Charles Cavender said...

He also produced The Waltons. How about that?

Matthew said...

Speaking of comedy, you might like this:

http://www.vulture.com/2016/01/100-jokes-shaped-modern-comedy-c-v-r.html

John said...

Back when I was in the (Swedish) TV biz in the 90s, I was tasked with coming up with a show based on footage from the show You Asked For it. All because a purchaser had been cornered by Sandy Frank and talked into buying hours worth of essentially useless black and white clips (I did create a show around them, and despite a pretty stellar cast, it flopped about as hard as anything ever has).

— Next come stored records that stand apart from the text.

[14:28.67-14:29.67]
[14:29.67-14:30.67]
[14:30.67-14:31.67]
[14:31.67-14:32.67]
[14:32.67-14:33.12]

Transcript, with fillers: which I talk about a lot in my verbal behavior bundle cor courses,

During the process, my producer would tell me of the legendary Sandy Frank - how he had pitched You Asked For It to one network, who had turned it down, at which point he'd just started his spiel again. So they called security to throw him out, but before they could eject him from the building, he locked himself in the executive bathroom - which had a phone line - called another network from there, set up a meeting, exited the bathroom, went to the next network, sold the show and it turned out be a huge success.

Now, googling Sandy Frank and YAFI today, this story seems highly apocryphal - the show existed well before he got involved with it (and his involvement seems to have been only in distribution).

He was also claimed to have faked a heart attack in order to get a plane to land at a location where he wanted to go. I've been retelling these stories for years, so I am a bit sad to find out that they weren't true. Have you heard these tales about someone else, mayhap?